UNSW to Launch World’s First Undergraduate Degree in Quantum Engineering


Photo: UNSW

  • The University of New South Wales (UNSW) offers the world’s first undergraduate degree in Quantum Engineering.
  • Students of the Bachelor of Quantum Engineering (Honors) will learn about advanced electronics and telecommunications engineering, specializing in ways to design and control quantum systems.
  • UNSW Scientia professor Andrea Morello told Business Insider Australia why the degree would benefit Australia’s manufacturing sector.
  • Visit the Business Insider Australia homepage for more stories.

The University of New South Wales (UNSW) offers a first undergraduate degree in Quantum Engineering.

Students of the Bachelor of Quantum Engineering (Honors) will learn about advanced electronics and telecommunications engineering, specializing in ways to design and control quantum systems. The degree will also cover microwave engineering, nanoelectronics, and quantum technologies for advanced sensors, secure communications, and computing.

Andrea Morello, professor at UNSW Scientia, told Business Insider Australia that the fastest way to sum up quantum engineering is to think of it as “electronics engineering for the 21st century.”

“For a very long time, you could get a degree in electrical or electronic engineering basically without knowing much about the intimate and profound ways in which these electronic devices actually work,” he said.

Morello used the example of a mobile phone. “You probably know that there are hundreds of millions, if not billions of transistors in there and these transistors are tiny devices made of silicon,” he said. “They act like little switches [and] they encode digital information – most people know that.

“But to really understand how they work on an intimate level, you have to understand quantum mechanics.”
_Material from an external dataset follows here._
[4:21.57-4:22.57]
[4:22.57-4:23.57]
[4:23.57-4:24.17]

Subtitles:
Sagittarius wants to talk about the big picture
Professor Scientia Andrea Morello. Image: UNSW

He added that over the past 10 to 20 years, the level of understanding has changed. “The level of microscopic control that we have over electronic devices is so advanced and so extreme that on the one hand, you really can’t be an electronics engineer anymore without understanding the quantum behavior of electrons,” he said. .

And once we understand this behavior, it opens up a world of possibilities for new technologies. These technologies, Morello said, could be “evolutionary” or “revolutionary”. Scalable technologies include QLED TVs – for quantum dot light-emitting diode televisions – which deliver brighter, more vivid images. Revolutionary technologies, on the other hand, include quantum computers. Quantum computing and technology have applications in medicine, financial services, defense, and natural resources.
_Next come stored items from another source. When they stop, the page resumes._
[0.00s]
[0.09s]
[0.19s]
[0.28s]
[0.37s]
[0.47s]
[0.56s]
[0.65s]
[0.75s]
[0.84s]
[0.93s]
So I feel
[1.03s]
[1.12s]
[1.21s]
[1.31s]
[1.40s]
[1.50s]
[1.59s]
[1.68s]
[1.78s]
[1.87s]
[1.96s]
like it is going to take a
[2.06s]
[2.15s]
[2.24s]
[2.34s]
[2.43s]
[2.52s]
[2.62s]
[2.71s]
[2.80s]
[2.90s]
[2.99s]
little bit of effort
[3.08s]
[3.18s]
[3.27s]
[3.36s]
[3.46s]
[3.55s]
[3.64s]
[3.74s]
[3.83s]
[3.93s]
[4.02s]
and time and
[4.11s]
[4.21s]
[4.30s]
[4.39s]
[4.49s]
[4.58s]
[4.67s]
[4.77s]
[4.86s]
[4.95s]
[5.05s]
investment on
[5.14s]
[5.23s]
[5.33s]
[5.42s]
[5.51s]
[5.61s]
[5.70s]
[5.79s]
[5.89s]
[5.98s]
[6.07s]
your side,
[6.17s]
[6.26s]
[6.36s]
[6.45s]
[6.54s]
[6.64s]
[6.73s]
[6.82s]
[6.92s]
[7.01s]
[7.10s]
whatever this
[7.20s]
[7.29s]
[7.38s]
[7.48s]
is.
Morello also explained why the university launched the new quantum engineering degree.

“The reason we created this Bachelor of Quantum Engineering is that if you really want to be an electronics engineer in the 21st century, now there’s almost no reason why you don’t want to be ready to do it all – to both classic stuff that has been around for a long time and will continue to exist, as well as new and revolutionary stuff.

A $ 4 billion industry

According to CSIRO, Australia’s quantum technology industry could generate more than $ 4 billion in revenue by 2040 and create 16,000 new jobs. The research was revealed in a webinar earlier this year.

“There were venture capitalists investing in this area and they were of the opinion [that] these numbers are extremely conservative, ”said Morello.

CSIRO chief scientist Cathy Foley said in a statement that quantum technology will create new markets, applications and jobs in Australia.

“Australian science has been innovating in quantum technologies for almost three decades,” she said. “To maintain this leadership position and ensure that we capture our share of this high-tech, high-value opportunity, it is crucial that education providers expand their quantum offerings.

“We need to build a quantum technology workforce in Australia that can translate our cutting-edge research into solutions to real-world challenges. “

Generate a supply of workers in this industry

The idea for the new UNSW degree came after more than a decade.

Morello joined the university 14 years ago in a research position only before he started teaching. He wanted to start a postgraduate course in quantum electronics devices while a colleague of his wanted to start a postgraduate course in quantum communications. These courses have been developed and have been successful.

The university had also continued to attract talent from around the world, culminating in a group of senior and junior researchers and professors who have the expertise to create more courses in the quantum field. And this led to the creation of the new diploma.

The new degree aims to create a skilled workforce that can help develop the quantum industry in Australia – essentially generating the supply needed to strengthen the industry.

Morello added that while Australia does not historically have a huge manufacturing base, the government was aware of how quantum technologies could be a new industry.

“Because Australia has such a concentration of know-how in the sector – and we are trying to do our part to contribute more – it means that there really is a golden opportunity to establish a manufacturing sector in Australia. given that we will have the workforce actually trained to develop that.

And this industry already has a lot of interest.

“The private sector is very interested in taking advantage of this and the government is also very aware that this is a golden opportunity,” Morello said.

The first batch of students will start in term 3, 2020.